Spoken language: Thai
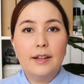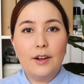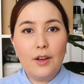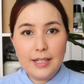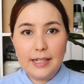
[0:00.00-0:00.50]
น
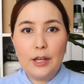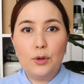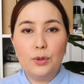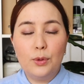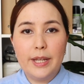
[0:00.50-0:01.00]
อกจากนี้คุ
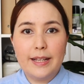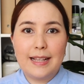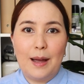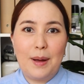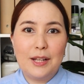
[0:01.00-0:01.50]
ณครูยัง
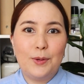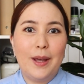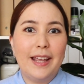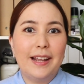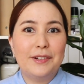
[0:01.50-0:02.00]
สามารถช่วย
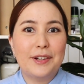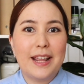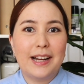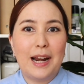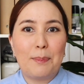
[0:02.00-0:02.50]
ให้นักเรียน
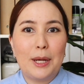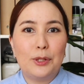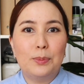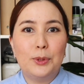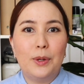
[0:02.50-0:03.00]
กลับไปท
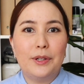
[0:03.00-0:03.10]
บทวน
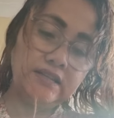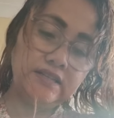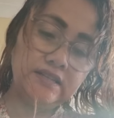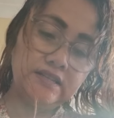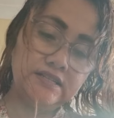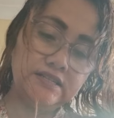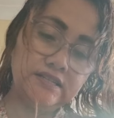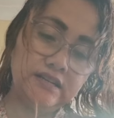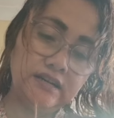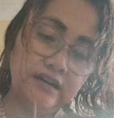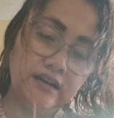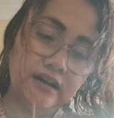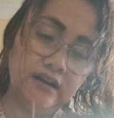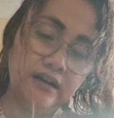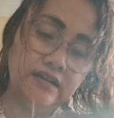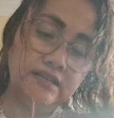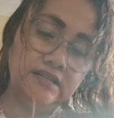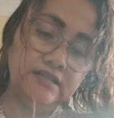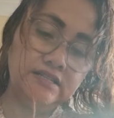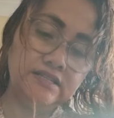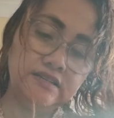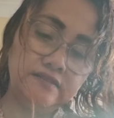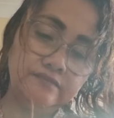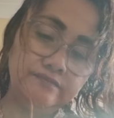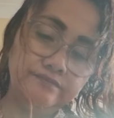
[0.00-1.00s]
natin siya,
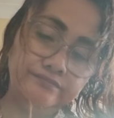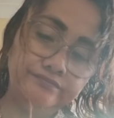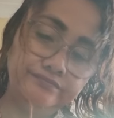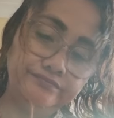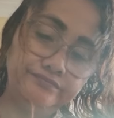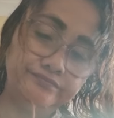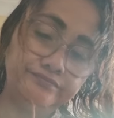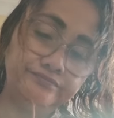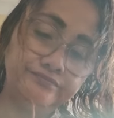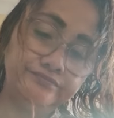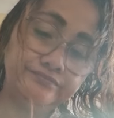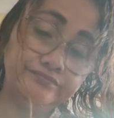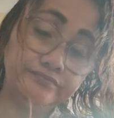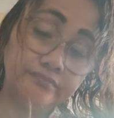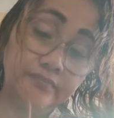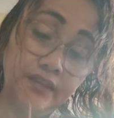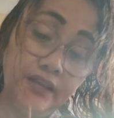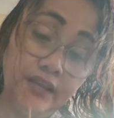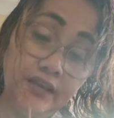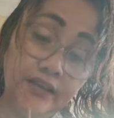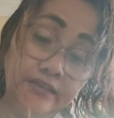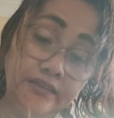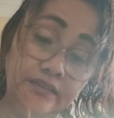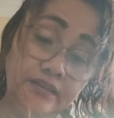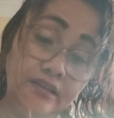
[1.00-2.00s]
guys. Hmm.
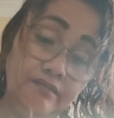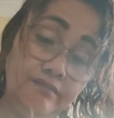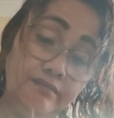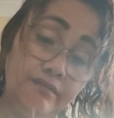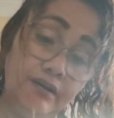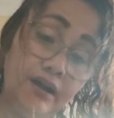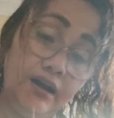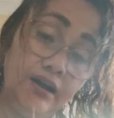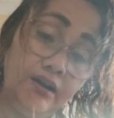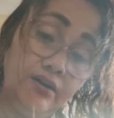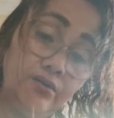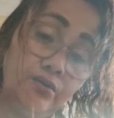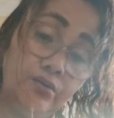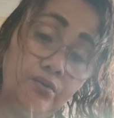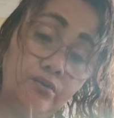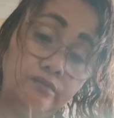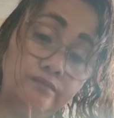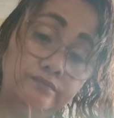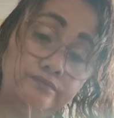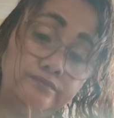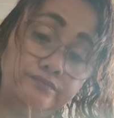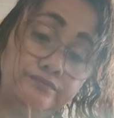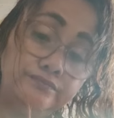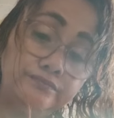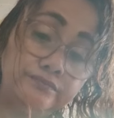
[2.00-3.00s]
Diba? Oh.
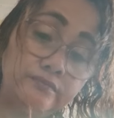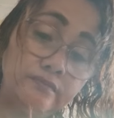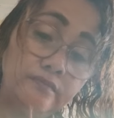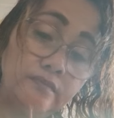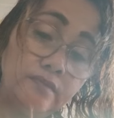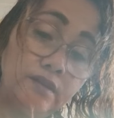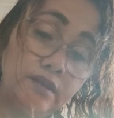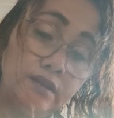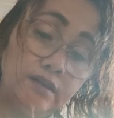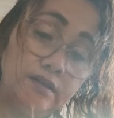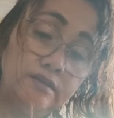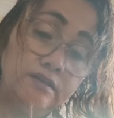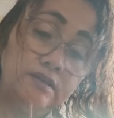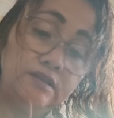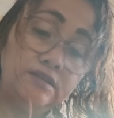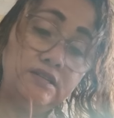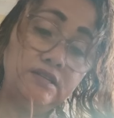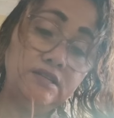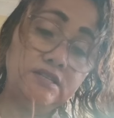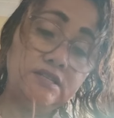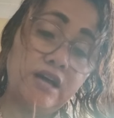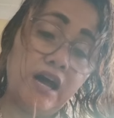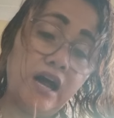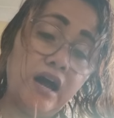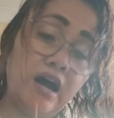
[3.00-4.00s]
This
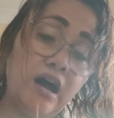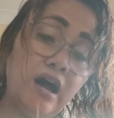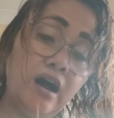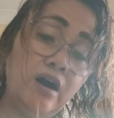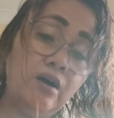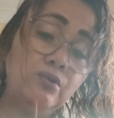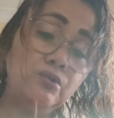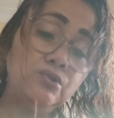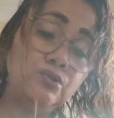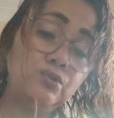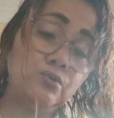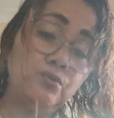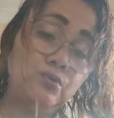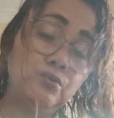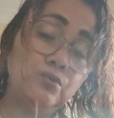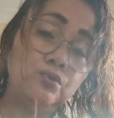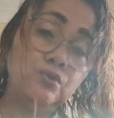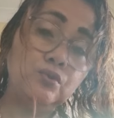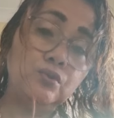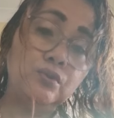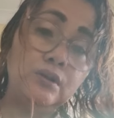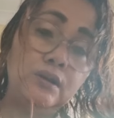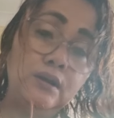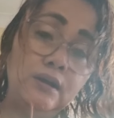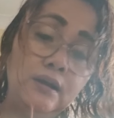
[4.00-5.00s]
is a how
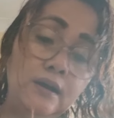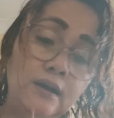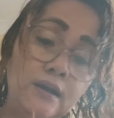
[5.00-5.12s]
to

== TASK OBJECTIVE ==
Starting at the line that holds "[0:00.00-0:00.50]", write out every remaining line of the material above exactly as it appears. Pictures should not be copied.

== EXERCISE OUTPUT ==
[0:00.00-0:00.50]
น
[0:00.50-0:01.00]
อกจากนี้คุ
[0:01.00-0:01.50]
ณครูยัง
[0:01.50-0:02.00]
สามารถช่วย
[0:02.00-0:02.50]
ให้นักเรียน
[0:02.50-0:03.00]
กลับไปท
[0:03.00-0:03.10]
บทวน
[0.00-1.00s]
natin siya,
[1.00-2.00s]
guys. Hmm.
[2.00-3.00s]
Diba? Oh.
[3.00-4.00s]
This
[4.00-5.00s]
is a how
[5.00-5.12s]
to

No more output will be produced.